Problems with Squandered Opportunity Hypothesis

The problem with the squandered opportunity hypothesis is that it neglects contextual factors.

Image of Mao Zedong.
Mao wanted to visit Washington to drive a sharp wedge between the Americans and Chiang K’ai-shek. (Image: Janusz Pienkowski/Shutterstock)

With respect to Mao’s wartime request to visit Washington, for example, there is little doubt that the chairman’s primary goal was not to befriend the world leader of the imperialist camp, but rather to drive a sharp wedge between the Americans and Chiang K’ai-shek.

It was a classic application of Mao’s patented “united front” tactics, where a less threatening adversary is wooed and cajoled in order to isolate (and ultimately to overcome in defeat) a more immediate and threatening enemy, in this case, the Nationalists.

As for the CCP’s 1949 cloak-and-dagger meetings with U.S. Ambassador Leighton Stuart, the chief Communist negotiator at those meetings made it clear that the establishment of cooperative relations between the U.S. and China after the revolution was contingent upon the severance of all U.S. ties to Chiang K’ai-shek.

This was clearly further than the United States government was prepared to go, especially in view of Washington’s increasingly tense Cold War relations with Moscow.

Finally, there is scant evidence to support the claim, made by some historians, that Mao was consciously trying to play off the Russians against the Americans, and that he was seeking to escape from a tightening Soviet bear hug by courting American support.

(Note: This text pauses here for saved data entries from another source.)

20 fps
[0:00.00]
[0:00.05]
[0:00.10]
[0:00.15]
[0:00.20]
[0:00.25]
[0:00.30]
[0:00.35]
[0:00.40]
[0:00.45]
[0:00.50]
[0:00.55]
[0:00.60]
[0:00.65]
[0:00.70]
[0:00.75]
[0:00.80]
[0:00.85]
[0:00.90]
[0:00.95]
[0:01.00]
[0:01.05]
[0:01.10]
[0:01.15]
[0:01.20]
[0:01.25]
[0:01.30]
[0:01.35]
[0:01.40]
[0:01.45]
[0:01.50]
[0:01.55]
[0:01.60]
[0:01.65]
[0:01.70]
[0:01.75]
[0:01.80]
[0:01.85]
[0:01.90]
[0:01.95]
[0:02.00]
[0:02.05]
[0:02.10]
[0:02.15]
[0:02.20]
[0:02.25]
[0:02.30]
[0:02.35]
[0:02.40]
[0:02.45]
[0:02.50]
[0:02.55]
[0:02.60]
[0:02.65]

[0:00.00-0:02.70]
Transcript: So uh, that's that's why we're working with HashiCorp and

Learn more about Communist Party’s national campaigns of land reform.

Reason for Mao’s Decision to Align with the Soviets

On the contrary, however, we now know that throughout Ambassador Stuart’s meetings with his Chinese counterpart, the Chinese side kept Stalin fully informed about the contents of their discussions; and that it was Stalin, rather than Mao, who proposed that the CCP should keep the door open to possible cooperation with the Americans, even if the U.S. refused to sever its ties with Chiang K’ai-shek.

Ultimately, then, the bulk of the evidence points to the conclusion that Mao’s decision to “lean to one side” was almost certainly the product of prevailing geopolitical and ideological realities, including the deepening of Cold War global bipolarity, and was not primarily the result of American blundering and short-sightedness.

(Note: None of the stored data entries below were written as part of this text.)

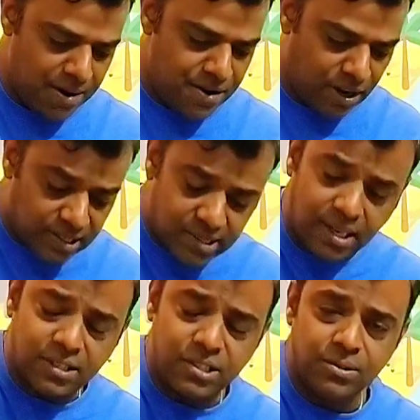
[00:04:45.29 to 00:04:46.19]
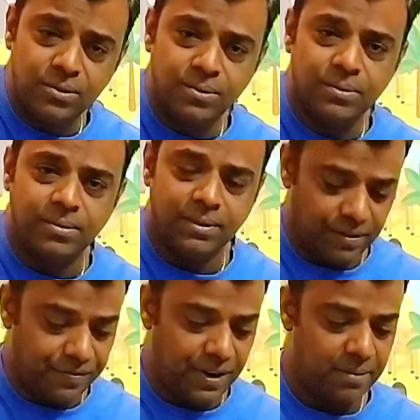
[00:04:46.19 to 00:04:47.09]
not stuck to
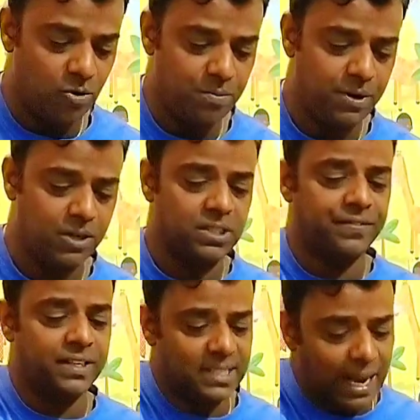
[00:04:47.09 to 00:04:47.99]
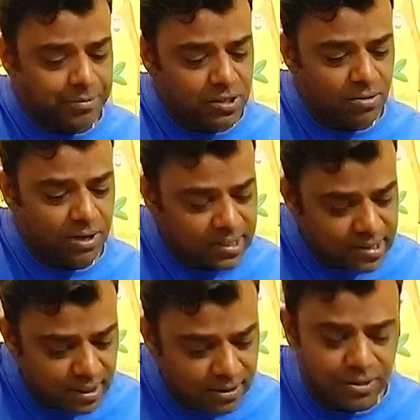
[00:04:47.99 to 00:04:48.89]
the fretboard, because if it is absolutely
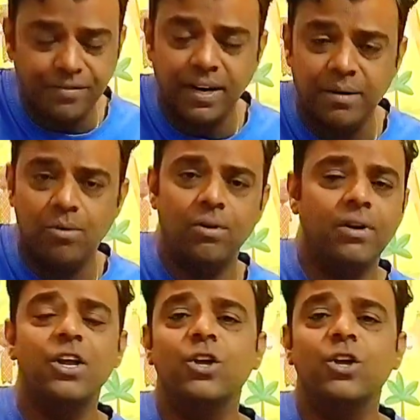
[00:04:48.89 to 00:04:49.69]
stuck to the fretboard,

Common Questions about China and Soviet Union Alignment

Q: What were the two challenges for the Chinese Communist Party after the Maoists’ victory in 1949?

The two challenges for the Chinese Communist Party were: first, to consolidate their political control, and second, to get the economy moving again.

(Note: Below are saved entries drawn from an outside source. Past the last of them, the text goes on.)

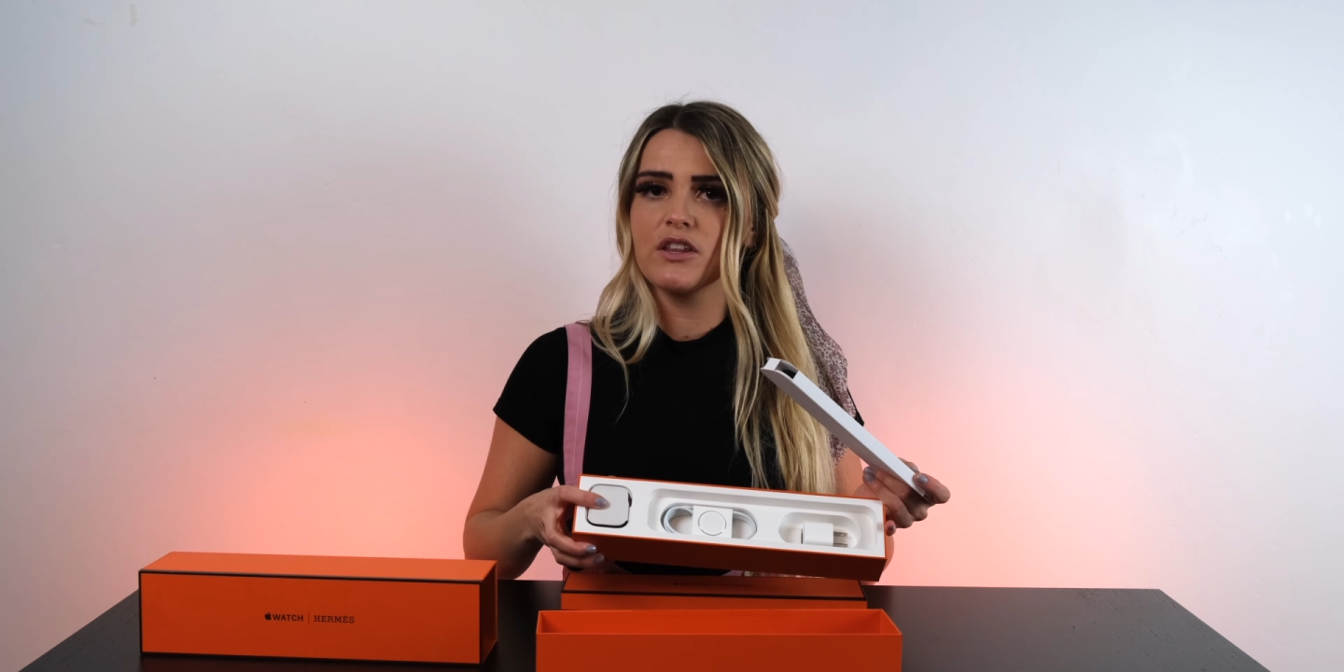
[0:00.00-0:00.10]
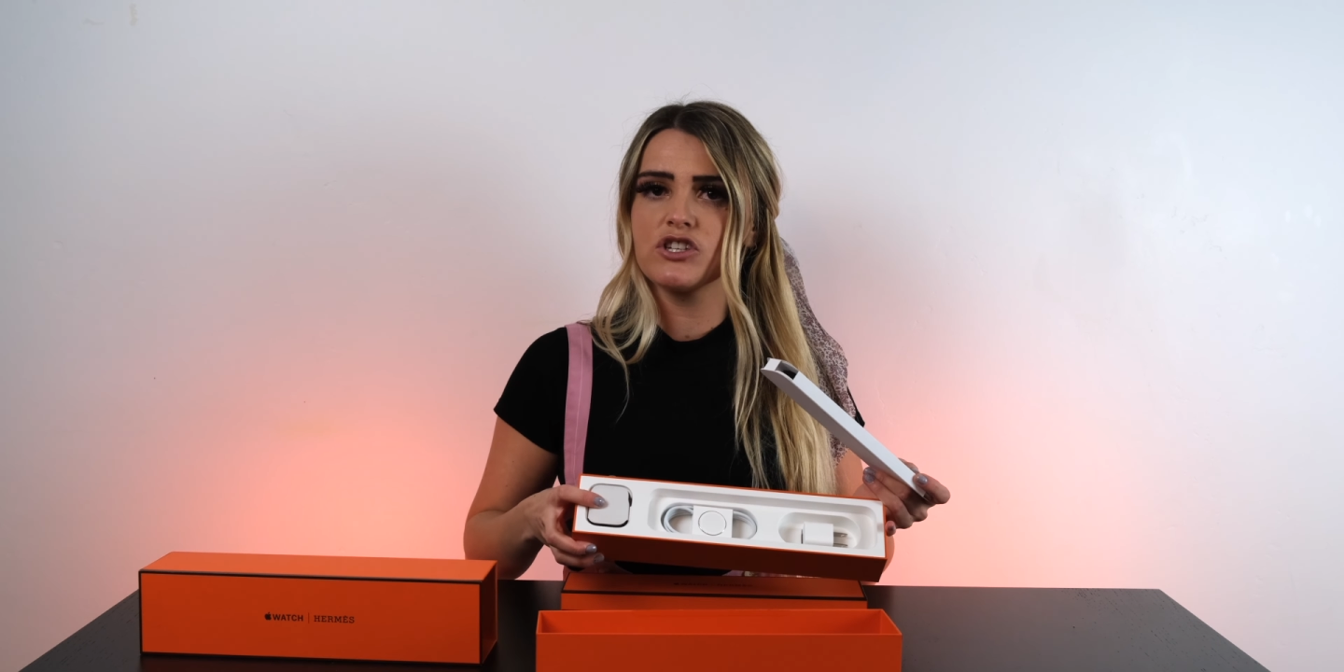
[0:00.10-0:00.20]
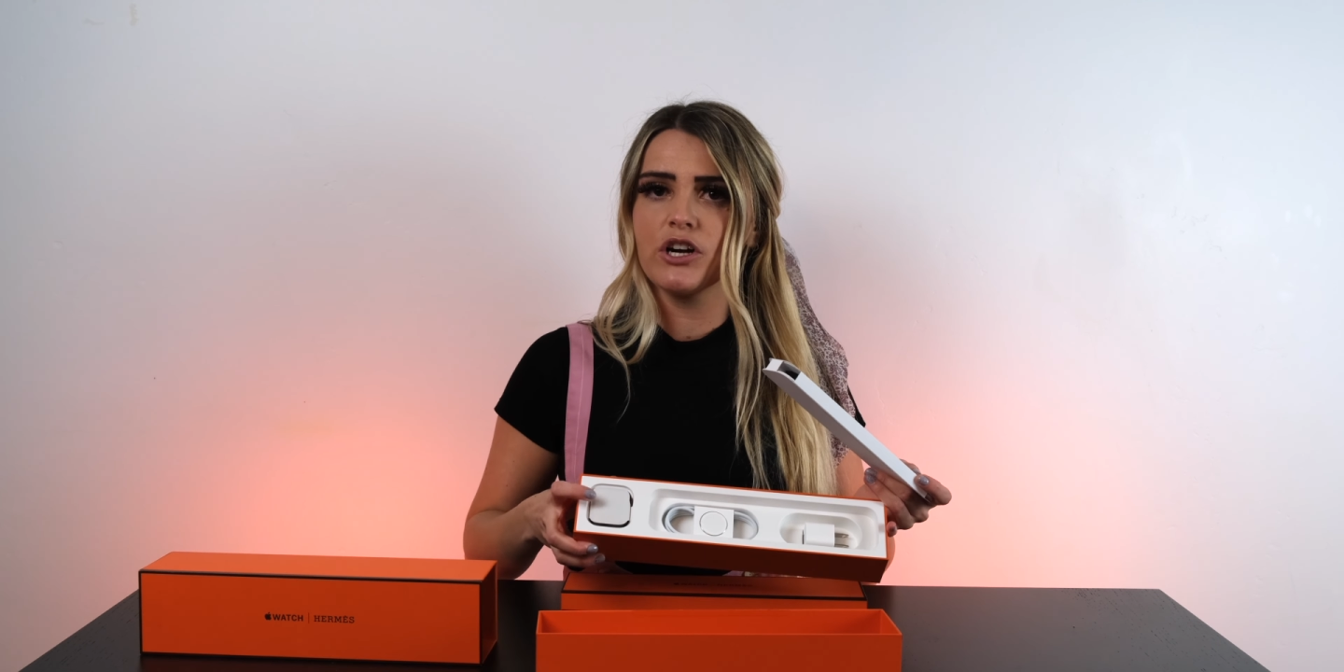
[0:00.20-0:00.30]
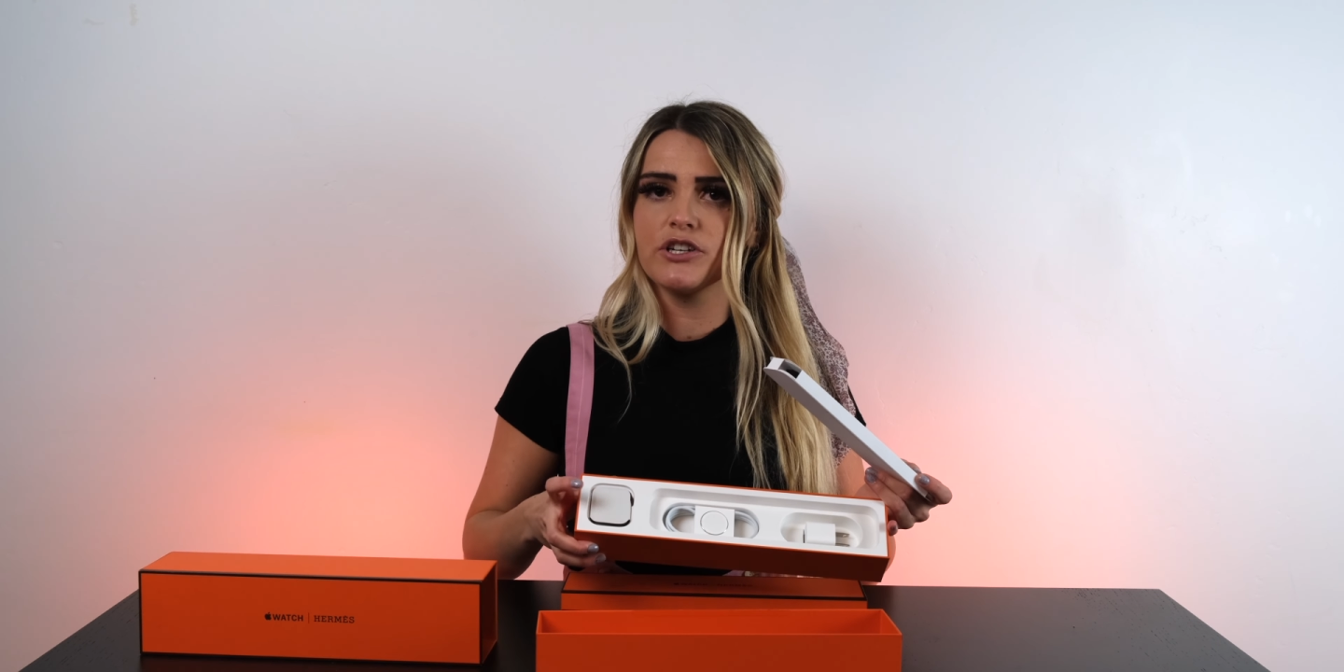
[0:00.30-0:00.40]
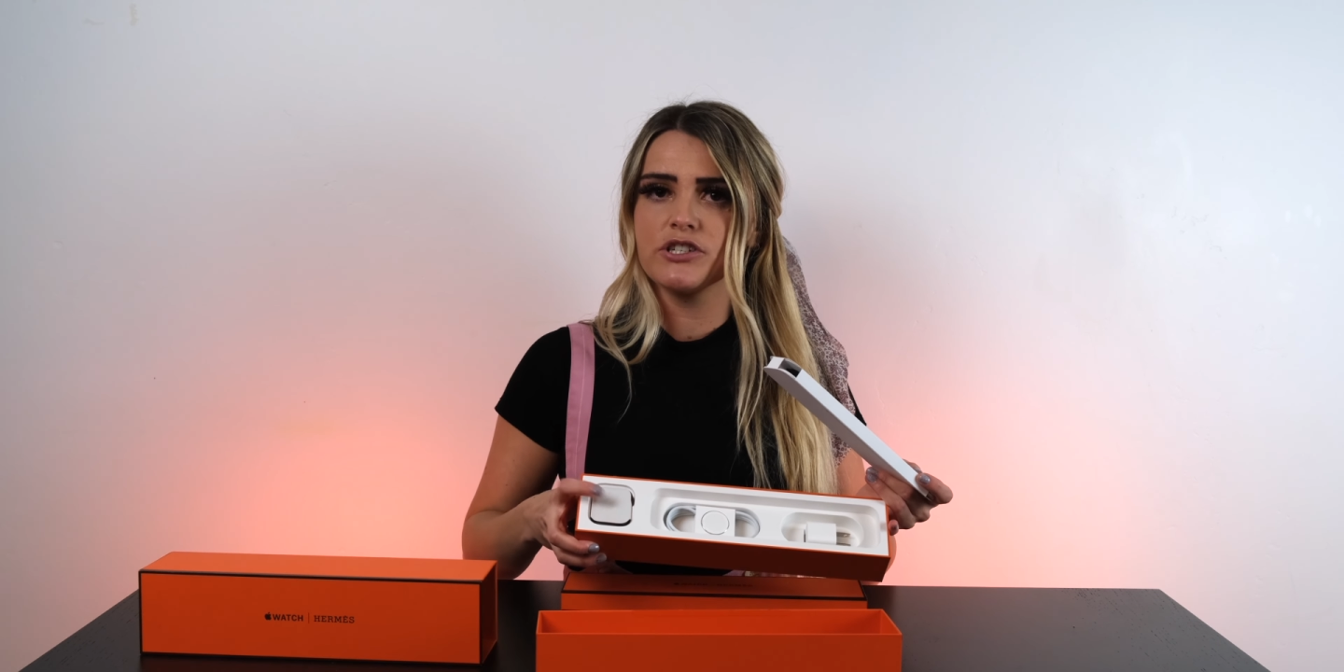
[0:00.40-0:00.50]
the
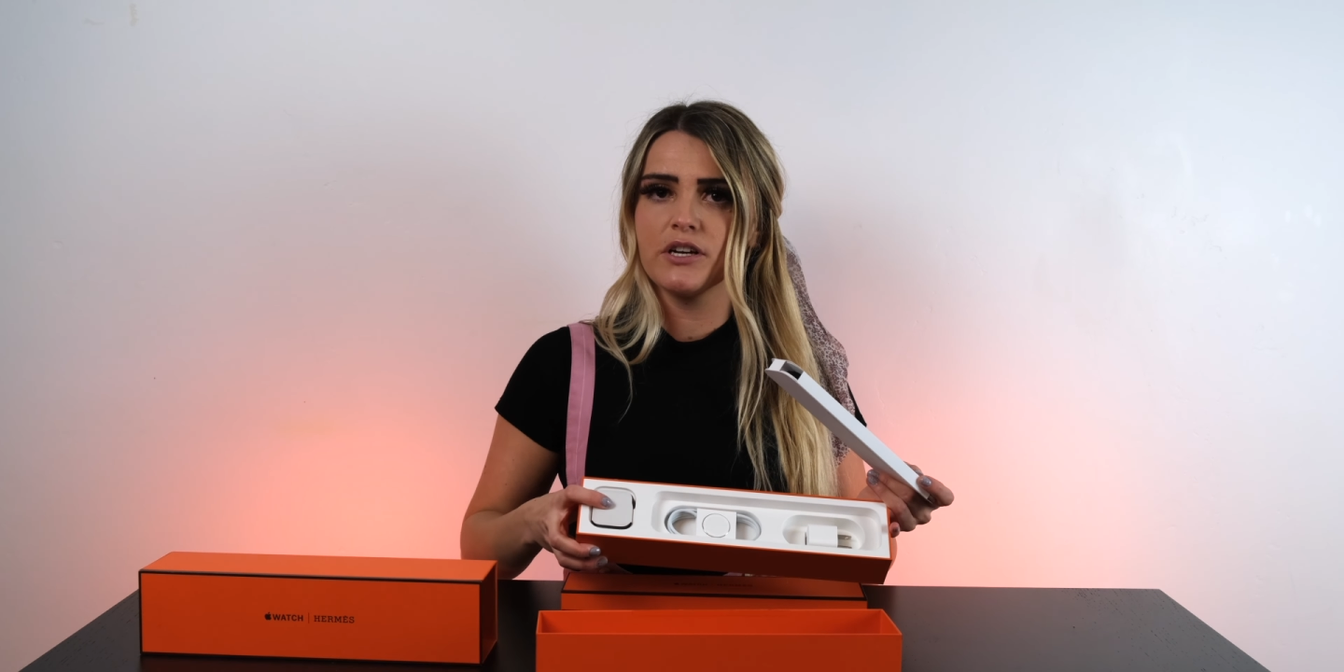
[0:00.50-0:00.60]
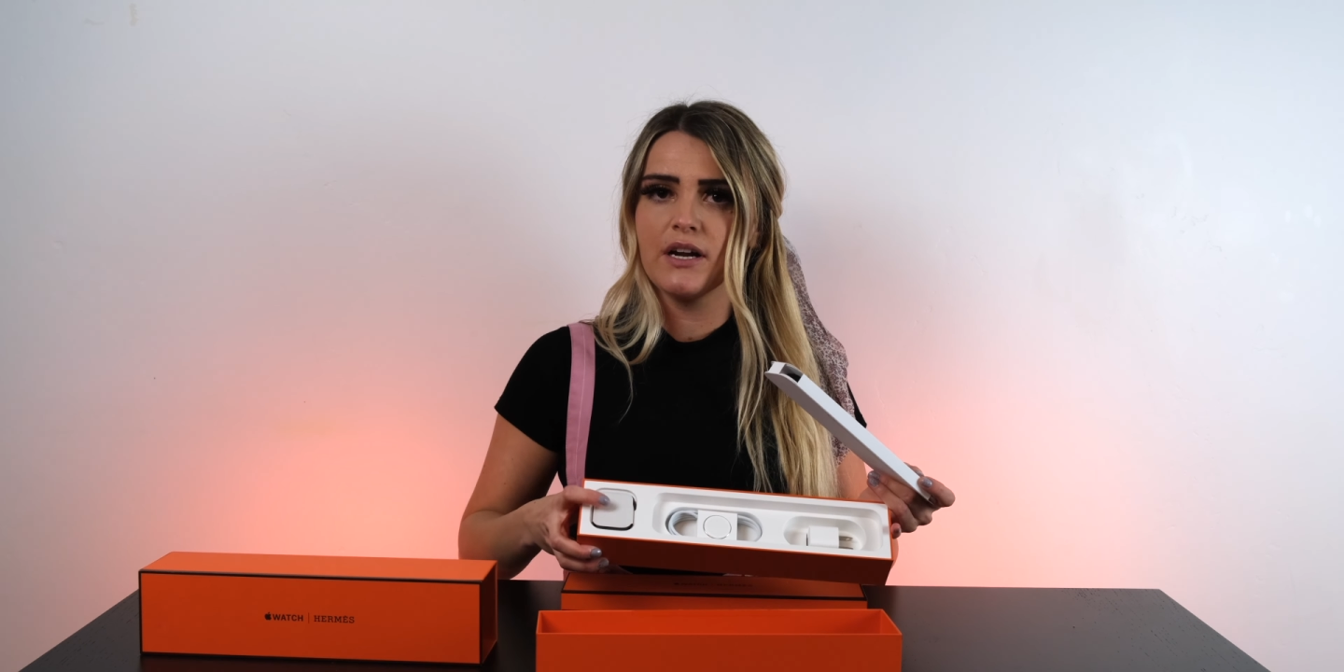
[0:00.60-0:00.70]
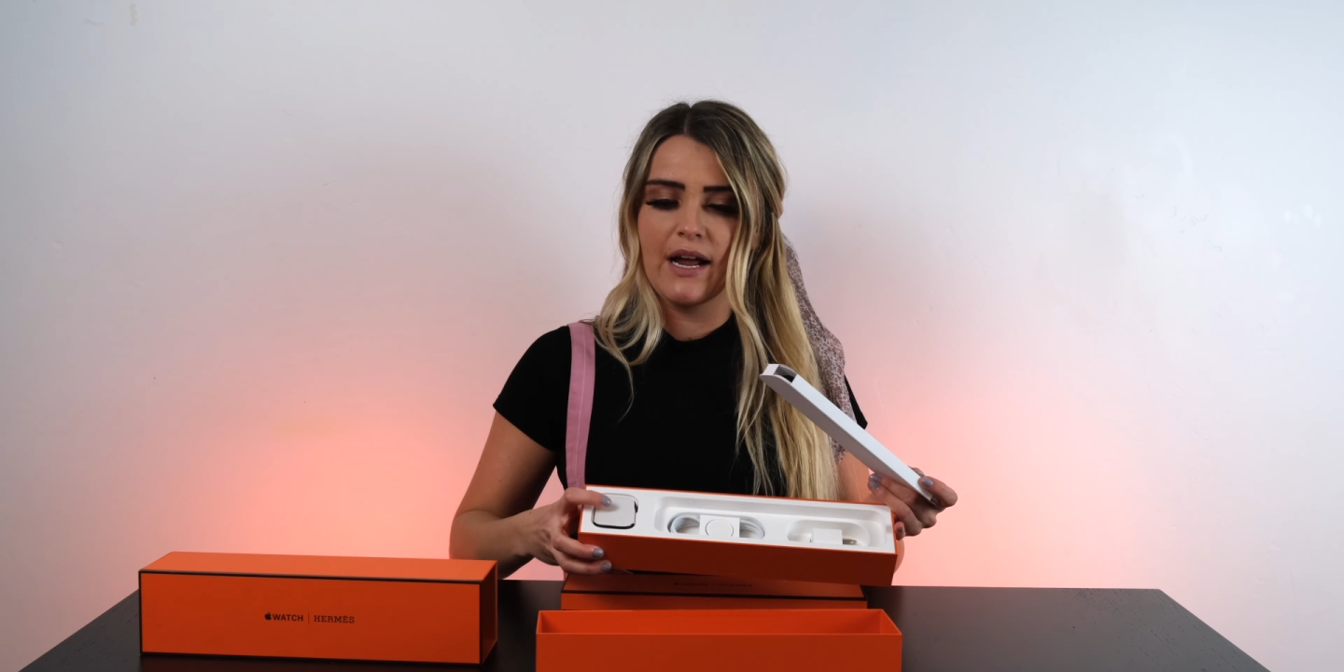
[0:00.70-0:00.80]
charger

Q: What was the Marshall Plan?

In 1947, President Truman had announced the birth of the Marshall Plan. It was designed to accelerate the economic recovery of Western Europe and thereby counteract rising Soviet power and influence in the East.

Q: Why else did President Truman do to check the rising influence of Soviet Union in the world?

By 1949, Truman had taken the lead in creating a trans-Atlantic anti-Soviet alliance, NATO, or the North Atlantic Treaty Organization.